Publication: Monitor Volume: 6 Issue: 97

When Ukrainian Prime Minister Viktor Yushchenko’s mid-May visit to Washington was initially planned, discussions were expected to concentrate on regaining IMF support for Ukraine’s reform efforts. At stake was the resumption of disbursements from the US$2.6 billion Extended Fund Facility, which have been on hold since September 1999. Ukraine is slated to repay some US$800 million to the Fund this year, and lack of additional financing from Washington, combined with low foreign currency reserves, could put Kiev on the verge of a balance-of-payments crisis.

Ukraine’s economic performance was particularly impressive in the first quarter of 2000–GDP is reported up 5.6 percent during this time–and there are signs that the IMF is slowly moving towards resumption of financing. However, the discussions have been complicated by the May 4 publication of an audit by the PricewaterhouseCoopers international accounting firm. The report showed that Ukraine overstated its foreign exchange reserves by up to US$713 million in order to win US$200 million in loans from the IMF in 1997 (Reuters, May 5).

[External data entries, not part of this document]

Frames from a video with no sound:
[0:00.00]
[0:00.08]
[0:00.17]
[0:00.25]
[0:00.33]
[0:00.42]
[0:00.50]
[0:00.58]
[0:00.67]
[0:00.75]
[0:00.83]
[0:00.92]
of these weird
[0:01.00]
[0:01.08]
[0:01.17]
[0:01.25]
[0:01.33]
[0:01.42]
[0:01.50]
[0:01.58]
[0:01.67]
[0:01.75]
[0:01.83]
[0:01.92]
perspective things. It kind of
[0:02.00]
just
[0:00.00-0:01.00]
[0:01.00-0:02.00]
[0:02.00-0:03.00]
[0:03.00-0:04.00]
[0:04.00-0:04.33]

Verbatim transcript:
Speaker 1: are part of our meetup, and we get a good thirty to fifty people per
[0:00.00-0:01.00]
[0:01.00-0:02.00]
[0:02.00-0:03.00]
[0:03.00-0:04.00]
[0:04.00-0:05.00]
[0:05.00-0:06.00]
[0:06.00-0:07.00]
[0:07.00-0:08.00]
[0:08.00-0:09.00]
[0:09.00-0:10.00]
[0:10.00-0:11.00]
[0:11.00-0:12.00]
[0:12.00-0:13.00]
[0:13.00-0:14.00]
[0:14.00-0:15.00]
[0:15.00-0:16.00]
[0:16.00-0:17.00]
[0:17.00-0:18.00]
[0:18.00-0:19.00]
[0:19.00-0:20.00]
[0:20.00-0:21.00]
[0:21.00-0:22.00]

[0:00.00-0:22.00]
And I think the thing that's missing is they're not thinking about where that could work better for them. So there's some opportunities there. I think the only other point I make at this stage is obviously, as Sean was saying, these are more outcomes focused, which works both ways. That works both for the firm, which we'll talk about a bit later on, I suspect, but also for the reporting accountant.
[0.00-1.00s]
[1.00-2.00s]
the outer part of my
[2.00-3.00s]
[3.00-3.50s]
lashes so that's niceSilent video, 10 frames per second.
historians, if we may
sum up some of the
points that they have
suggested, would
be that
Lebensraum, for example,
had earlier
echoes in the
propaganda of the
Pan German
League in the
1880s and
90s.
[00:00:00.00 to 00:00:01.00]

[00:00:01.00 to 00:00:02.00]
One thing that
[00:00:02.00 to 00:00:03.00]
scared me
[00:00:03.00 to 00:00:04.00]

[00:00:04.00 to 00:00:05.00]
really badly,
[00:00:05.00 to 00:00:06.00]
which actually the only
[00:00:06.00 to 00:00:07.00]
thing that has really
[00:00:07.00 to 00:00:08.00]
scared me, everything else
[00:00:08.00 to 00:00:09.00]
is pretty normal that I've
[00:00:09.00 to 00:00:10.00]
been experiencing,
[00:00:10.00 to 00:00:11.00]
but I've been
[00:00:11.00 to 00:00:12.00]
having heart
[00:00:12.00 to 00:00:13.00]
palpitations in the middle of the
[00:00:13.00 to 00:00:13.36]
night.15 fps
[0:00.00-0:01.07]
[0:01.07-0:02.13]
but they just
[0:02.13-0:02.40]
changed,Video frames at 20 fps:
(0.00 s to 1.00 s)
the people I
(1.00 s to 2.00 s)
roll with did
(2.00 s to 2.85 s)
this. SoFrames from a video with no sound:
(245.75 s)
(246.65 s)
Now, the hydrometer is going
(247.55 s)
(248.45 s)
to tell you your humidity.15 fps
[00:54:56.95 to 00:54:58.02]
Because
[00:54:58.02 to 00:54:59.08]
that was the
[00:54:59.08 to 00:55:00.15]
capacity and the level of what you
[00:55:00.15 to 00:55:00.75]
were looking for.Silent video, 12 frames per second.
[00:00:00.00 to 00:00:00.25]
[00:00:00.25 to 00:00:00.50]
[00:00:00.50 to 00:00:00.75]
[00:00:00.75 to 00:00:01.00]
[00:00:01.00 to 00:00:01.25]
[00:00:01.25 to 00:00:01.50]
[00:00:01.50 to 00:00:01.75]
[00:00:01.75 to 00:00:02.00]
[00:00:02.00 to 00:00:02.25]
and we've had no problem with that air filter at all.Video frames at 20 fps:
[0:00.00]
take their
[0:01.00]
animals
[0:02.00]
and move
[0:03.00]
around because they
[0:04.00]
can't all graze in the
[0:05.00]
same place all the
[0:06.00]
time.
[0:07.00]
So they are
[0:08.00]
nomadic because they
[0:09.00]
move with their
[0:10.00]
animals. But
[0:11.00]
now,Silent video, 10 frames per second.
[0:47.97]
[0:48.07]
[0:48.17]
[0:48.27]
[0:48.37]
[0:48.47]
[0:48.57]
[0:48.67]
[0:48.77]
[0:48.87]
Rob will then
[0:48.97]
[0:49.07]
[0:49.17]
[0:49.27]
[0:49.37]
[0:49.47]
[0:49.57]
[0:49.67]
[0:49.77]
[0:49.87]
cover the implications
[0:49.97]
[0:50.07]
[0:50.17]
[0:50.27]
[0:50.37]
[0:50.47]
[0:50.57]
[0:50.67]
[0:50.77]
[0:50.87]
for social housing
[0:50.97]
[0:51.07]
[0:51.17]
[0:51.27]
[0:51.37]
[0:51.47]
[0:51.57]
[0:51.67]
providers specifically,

The possible misuse of IMF funds was first raised in a Financial Times interview with former Prime Minister Pavlo Lazarenko, who charged that high officials in the Ukrainian government and National Bank of Ukraine (NBU) had personally profited from the misuse of foreign exchange reserves that had been provided by the IMF. Yushchenko, who prior to his appointment as prime minister had been NBU governor, vehemently denied these allegations, and the NBU agreed to permit PricewaterhouseCoopers to perform an independent audit of its foreign exchange transactions during 1995-2000.

During the course of the audit, Ukrainian officials admitted that some of the NBU’s reserves were put in long-term deposits with foreign banks and used as collateral for foreign currency bonds issued in 1995. However, the auditors were unable to find any evidence that IMF funds had been used for personal gain, either in Ukraine or abroad. Instead, the NBU seems to have been guilty of overstating its foreign exchange reserves, in order to reduce the interest rate it had to pay on the bonds issued in 1995.

But instead of putting Ukraine back in the IMF’s good financial graces, the report and the surrounding atmosphere may have seriously damaged relations between the IMF and Kyiv. Ukraine is once again being “tarred with the Russian brush” since, in the wake of charges that IMF and World Bank monies were misused by the Russian government during the 1990s, the Fund and the World Bank are going out of their way to even avoid the appearance of improper lending to CIS countries. This could cause Yushchenko’s negotiations on the resumption of IMF and World Bank financing to drag on for weeks. In the end, Ukraine’s strategic importance as perceived in Washington could well result in the resumption of IMF and World Bank funding. From now on, however, Ukraine’s use of disbursements will be monitored more closely than ever before.